O recente comportamento do apresentador William Bonner chama a atenção negativamente. Após ser justamente criticado e questionado por sua postura autoritária, atropelada e – diz-se – tendenciosa na condução da entrevista com a presidenta Dilma Rousseff, no Jornal Nacional, reagiu de forma descontrolada no Twitter, chamando os críticos de “robozinhos partidários”, “blogueiros sujos” e outros impropérios. Em vez de explicar a sua conduta com argumentos e brindar seus seguidores com um debate útil, demonstrou extremo descontrole e descortesia, arranhando sua imagem – que, convenhamos, para muitos comunicólogos, já não se apresentava tão intacta assim.
Com ou sem a pitoresca resposta do âncora global, uma coisa ficou evidente: as entrevistas do Jornal Nacional com os presidenciáveis foram – assim como é a maioria das entrevistas televisivas, notadamente nas emissoras de sinal aberto – superficiais e atropeladas, onde não foi possível de fato aprofundar o debate sobre o que interessa para o Brasil. E a situação vai além: é muito comum vermos a imprensa inquirir o candidato sobre “suas propostas”, não formular questões que abranjam o caráter estrutural dos problemas sociais e nem fomentar – ou dar tempo ao candidato para fazê-lo, se considerarmos que ele tem preparo para isso – debates mais apurados.
O eleitor pega carona na mesma onda. Procura-se saber, na imortal e simplória dicotomia entre “sim” e “não”, qual é a posição do candidato a respeito de temas como privatizações, aborto, redução da maioridade penal, legalização da maconha, investiga-se de forma superficial a existência de “podres” que o comprometam, observam-se alguns trechos recortados de discursos desconexos e pronto: pensa-se ter aí receita infalível para descobrir em que candidato votar.
Comportamento conveniente
O jornalismo alimenta isso. Quantas vezes temos oportunidade de ver, na televisão, rádio ou mídia de massa impressa, debates sérios e aprofundados sobre questões estruturais? Aliás, sobre qualquer questão? Pouquíssimas. Tomemos como exemplo a reforma política: temos tido a oportunidade de ver, na grande mídia, discursos apurados sobre os problemas do atual sistema político brasileiro, possibilidades de mudança e formas de viabilizá-las? Não. Matérias de dois ou três minutos, infográficos mágicos e o resultado disso é a desinformação absoluta sobre o tema por parte da população, que, em sua maioria, ainda não teve oportunidade de entender a fundo o sistema político brasileiro e as possibilidades de mudança estrutural que se lhe apresentam. Não à toa, grande parte dos brasileiros provavelmente será incapaz de discutir mais do que cinco minutos sobre o assunto – isso quando não se cai na mesmice de ficar citando bons e maus exemplos que pouco ajudam na compreensão do tema, dizendo que “a reforma política é um golpe” ou implodindo o assunto ao dizer que “são todos ladrões e pronto”.
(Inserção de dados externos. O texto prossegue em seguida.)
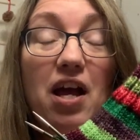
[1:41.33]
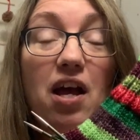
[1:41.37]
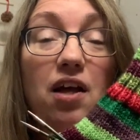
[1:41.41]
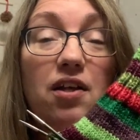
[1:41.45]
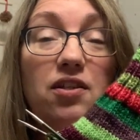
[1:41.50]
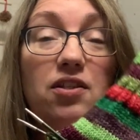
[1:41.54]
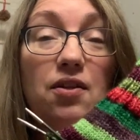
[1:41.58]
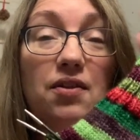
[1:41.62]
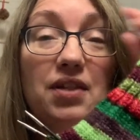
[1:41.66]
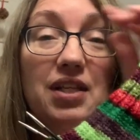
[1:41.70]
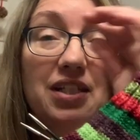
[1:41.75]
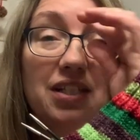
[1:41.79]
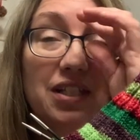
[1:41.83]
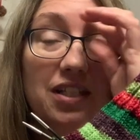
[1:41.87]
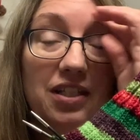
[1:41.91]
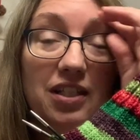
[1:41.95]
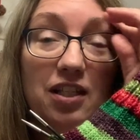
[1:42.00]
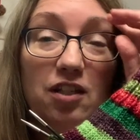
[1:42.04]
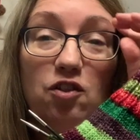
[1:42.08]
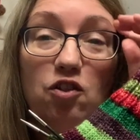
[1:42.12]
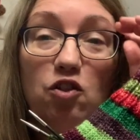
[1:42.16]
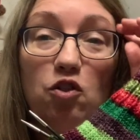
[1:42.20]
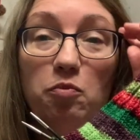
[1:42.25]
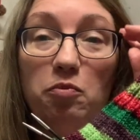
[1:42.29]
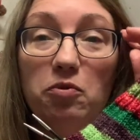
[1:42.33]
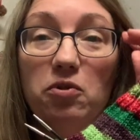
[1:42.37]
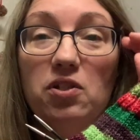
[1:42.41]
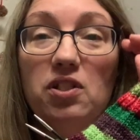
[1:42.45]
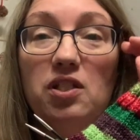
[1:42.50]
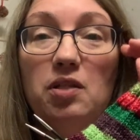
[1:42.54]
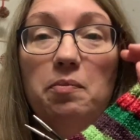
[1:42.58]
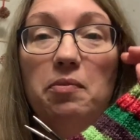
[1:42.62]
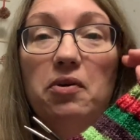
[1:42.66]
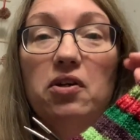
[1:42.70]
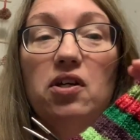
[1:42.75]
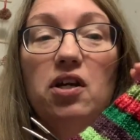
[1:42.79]
So this is the super
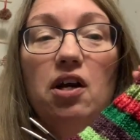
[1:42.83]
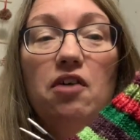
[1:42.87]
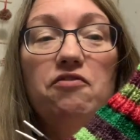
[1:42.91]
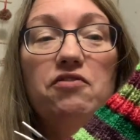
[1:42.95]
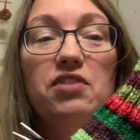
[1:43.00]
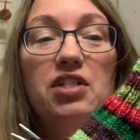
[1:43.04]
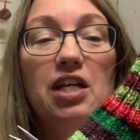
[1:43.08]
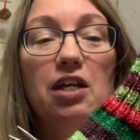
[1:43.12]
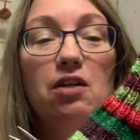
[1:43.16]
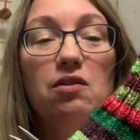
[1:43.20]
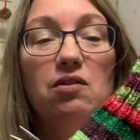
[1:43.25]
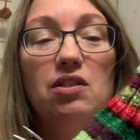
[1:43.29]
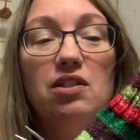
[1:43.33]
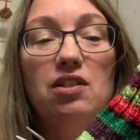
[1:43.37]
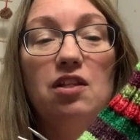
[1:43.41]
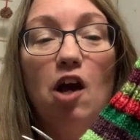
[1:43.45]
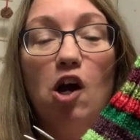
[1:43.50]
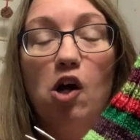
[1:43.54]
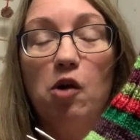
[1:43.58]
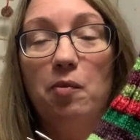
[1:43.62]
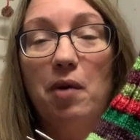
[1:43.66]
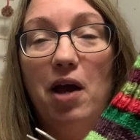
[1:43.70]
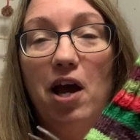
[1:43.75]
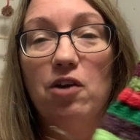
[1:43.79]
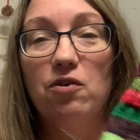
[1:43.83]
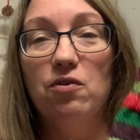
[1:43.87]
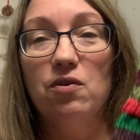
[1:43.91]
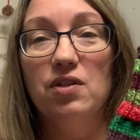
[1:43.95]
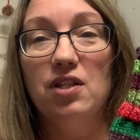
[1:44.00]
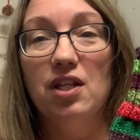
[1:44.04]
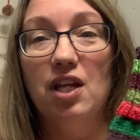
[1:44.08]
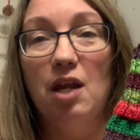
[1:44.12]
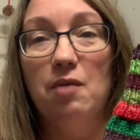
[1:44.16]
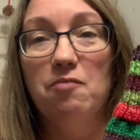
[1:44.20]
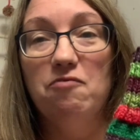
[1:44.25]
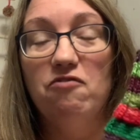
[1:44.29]
simple cuff down sock pattern
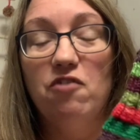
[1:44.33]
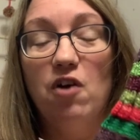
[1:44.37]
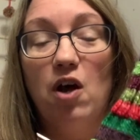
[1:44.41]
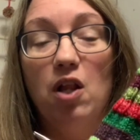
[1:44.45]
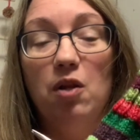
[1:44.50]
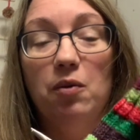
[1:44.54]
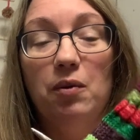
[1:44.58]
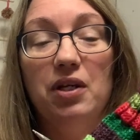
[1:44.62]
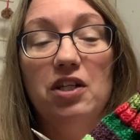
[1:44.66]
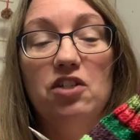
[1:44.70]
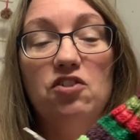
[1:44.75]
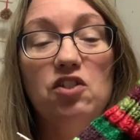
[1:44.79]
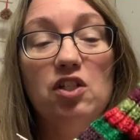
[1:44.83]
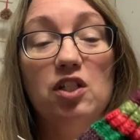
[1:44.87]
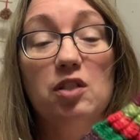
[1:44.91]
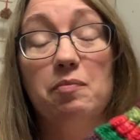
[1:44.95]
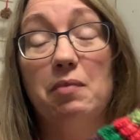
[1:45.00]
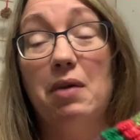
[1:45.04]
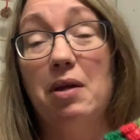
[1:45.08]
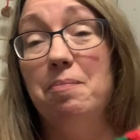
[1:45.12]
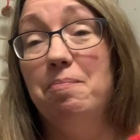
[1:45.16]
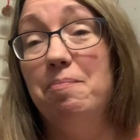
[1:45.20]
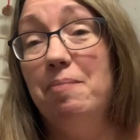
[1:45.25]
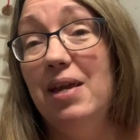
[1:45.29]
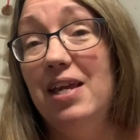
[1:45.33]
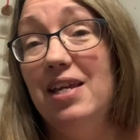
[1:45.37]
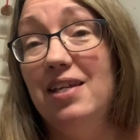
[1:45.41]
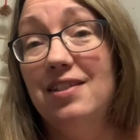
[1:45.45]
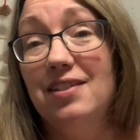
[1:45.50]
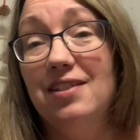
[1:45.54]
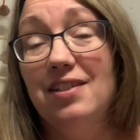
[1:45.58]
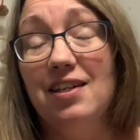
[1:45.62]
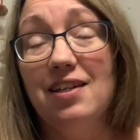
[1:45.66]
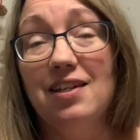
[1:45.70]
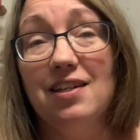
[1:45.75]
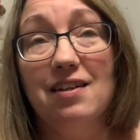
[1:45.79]
that I'm following. Just my
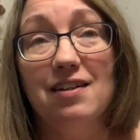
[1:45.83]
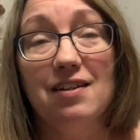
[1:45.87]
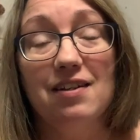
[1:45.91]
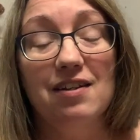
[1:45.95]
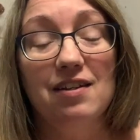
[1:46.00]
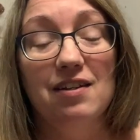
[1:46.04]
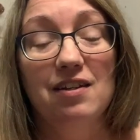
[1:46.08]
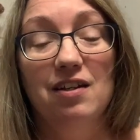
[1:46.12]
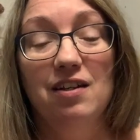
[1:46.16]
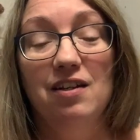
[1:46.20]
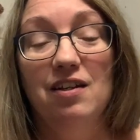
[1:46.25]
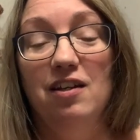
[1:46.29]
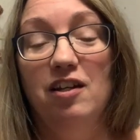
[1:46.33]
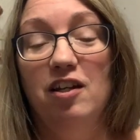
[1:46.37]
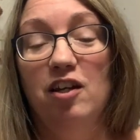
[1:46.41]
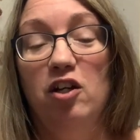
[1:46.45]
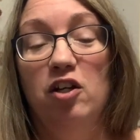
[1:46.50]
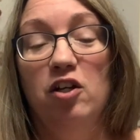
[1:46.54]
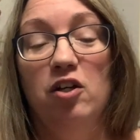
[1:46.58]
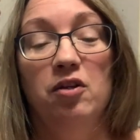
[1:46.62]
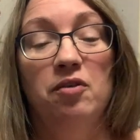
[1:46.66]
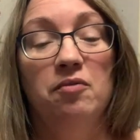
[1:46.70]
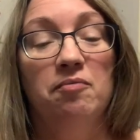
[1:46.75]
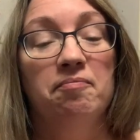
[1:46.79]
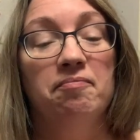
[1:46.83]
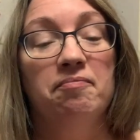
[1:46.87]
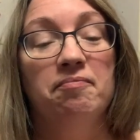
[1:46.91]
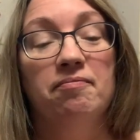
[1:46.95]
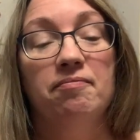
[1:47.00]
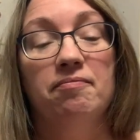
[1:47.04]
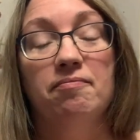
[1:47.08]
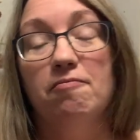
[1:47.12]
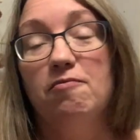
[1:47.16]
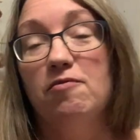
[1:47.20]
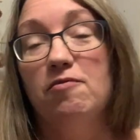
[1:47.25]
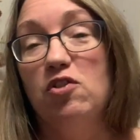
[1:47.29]
basic,
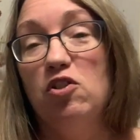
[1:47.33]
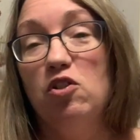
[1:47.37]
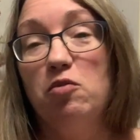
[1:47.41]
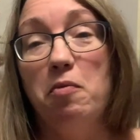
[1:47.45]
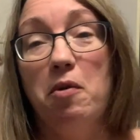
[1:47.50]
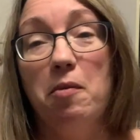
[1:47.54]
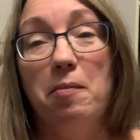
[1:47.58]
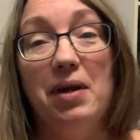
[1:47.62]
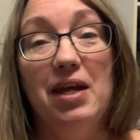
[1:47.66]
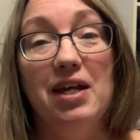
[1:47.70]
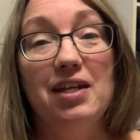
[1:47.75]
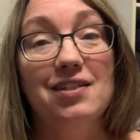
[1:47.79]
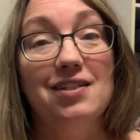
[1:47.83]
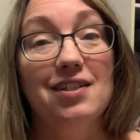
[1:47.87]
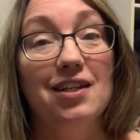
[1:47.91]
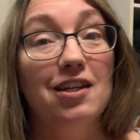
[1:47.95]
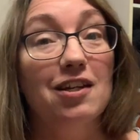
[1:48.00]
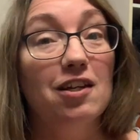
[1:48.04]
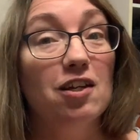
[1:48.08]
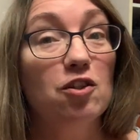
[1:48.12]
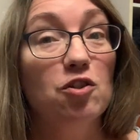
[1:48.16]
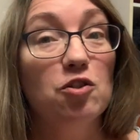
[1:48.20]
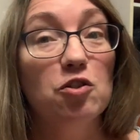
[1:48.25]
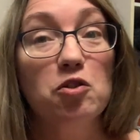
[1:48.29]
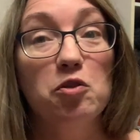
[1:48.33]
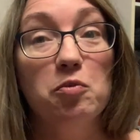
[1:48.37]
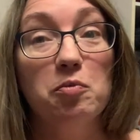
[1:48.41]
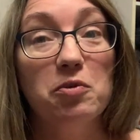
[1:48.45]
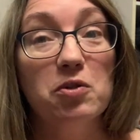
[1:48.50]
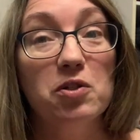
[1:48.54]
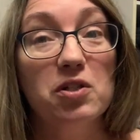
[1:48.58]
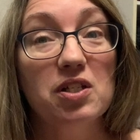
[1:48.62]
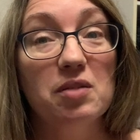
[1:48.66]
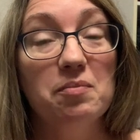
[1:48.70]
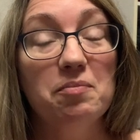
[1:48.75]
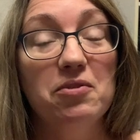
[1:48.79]
super
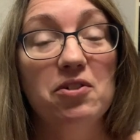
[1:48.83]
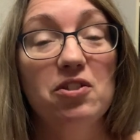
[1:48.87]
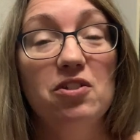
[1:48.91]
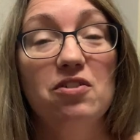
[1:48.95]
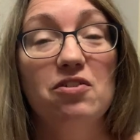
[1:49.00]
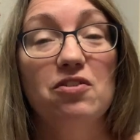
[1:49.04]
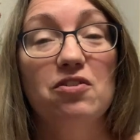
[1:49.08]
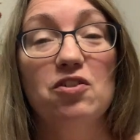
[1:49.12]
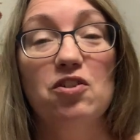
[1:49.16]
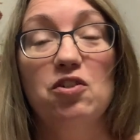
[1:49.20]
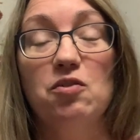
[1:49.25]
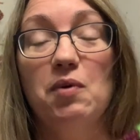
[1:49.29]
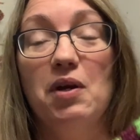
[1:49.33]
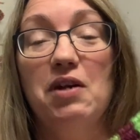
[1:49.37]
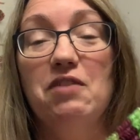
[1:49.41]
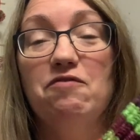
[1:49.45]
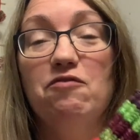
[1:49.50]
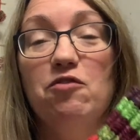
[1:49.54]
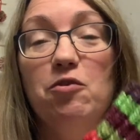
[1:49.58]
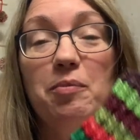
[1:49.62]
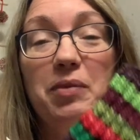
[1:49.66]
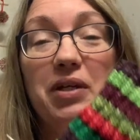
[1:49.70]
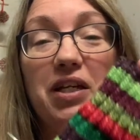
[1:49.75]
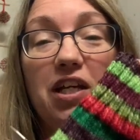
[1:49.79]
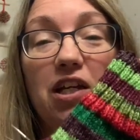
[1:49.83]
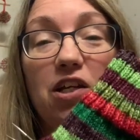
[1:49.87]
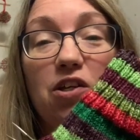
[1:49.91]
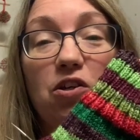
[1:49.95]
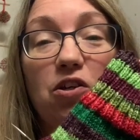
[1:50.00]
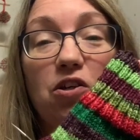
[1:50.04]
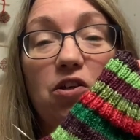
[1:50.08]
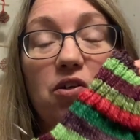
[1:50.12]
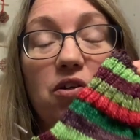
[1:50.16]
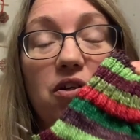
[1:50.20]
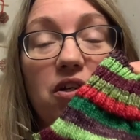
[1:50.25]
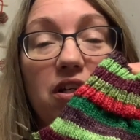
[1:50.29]
simple, great for
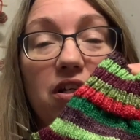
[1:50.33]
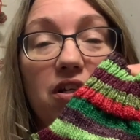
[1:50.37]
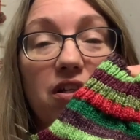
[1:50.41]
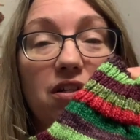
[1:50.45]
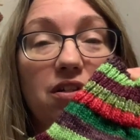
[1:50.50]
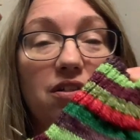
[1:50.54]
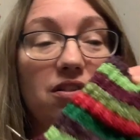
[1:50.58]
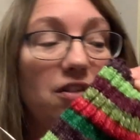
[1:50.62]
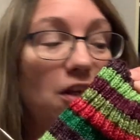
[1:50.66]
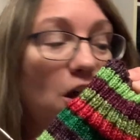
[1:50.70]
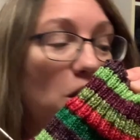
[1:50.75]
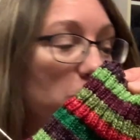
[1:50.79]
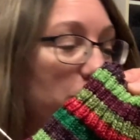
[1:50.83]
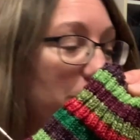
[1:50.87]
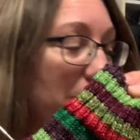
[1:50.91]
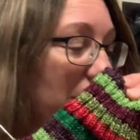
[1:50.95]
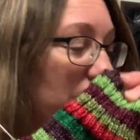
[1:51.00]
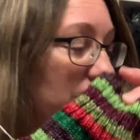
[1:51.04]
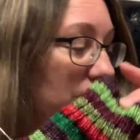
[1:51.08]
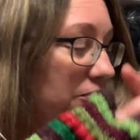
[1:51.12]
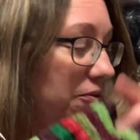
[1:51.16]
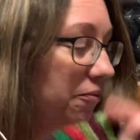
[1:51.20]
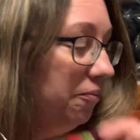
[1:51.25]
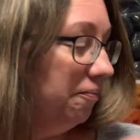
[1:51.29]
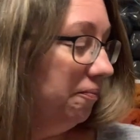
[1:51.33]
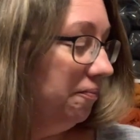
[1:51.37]
beginner sock pattern.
Seria possível citar dezenas de outros temas onde ocorre situação similar. Um bom exemplo de como a grande mídia – e por conseguinte, parte significativa da população – tem abordagem pontual e profunda como um pires é a questão da maioridade penal. Cada vez que um menor de idade comete um crime de repercussão nacional, o assunto volta à tona, e alguns (ditos) profissionais da Comunicação abordam publicamente o tema de forma exageradamente caricata e estreita, dizendo que “se pode votar, pode ir preso”, que estamos “passando a mão na cabeça de vagabundos” e assim por diante. Um exemplo claro desse tipo de contribuição tão raivosa quanto rasa é o apresentador José Luiz Datena, da Bandeirantes, provavelmente o maior defensor da redução da maioridade penal no nosso país. No seu discurso não são consideradas questões de extrema relevância para esse debate, como possibilidades de recuperação e requalificação das instituições de atendimento ao menor infrator (cujas deficiências têm direta relação com a criminalidade entre menores), consequências de uma eventual redução no sistema carcerário já precário e superlotado, redução drástica das possibilidades, já parcas, de recuperação social do menor infrator e assim por diante. Independentemente da posição final a ser tomada, é impossível balizar adequadamente uma opinião sobre o tema sem considerar cautelosamente questões como estas.
O jornalismo tem – como toda área do conhecimento – uma função social a cumprir; os veículos de comunicação de massa tem um compromisso inerente com a formação cidadã da sociedade. De maneira geral, entretanto, o que faz a grande mídia no campo jornalístico é trazer fatos e temas de forma extremamente superficial, contribuindo muito pouco – ou até negativamente – para a formação de opinião da sociedade. Entrementes, tal comportamento, para quem o adota, parece ser extremamente conveniente.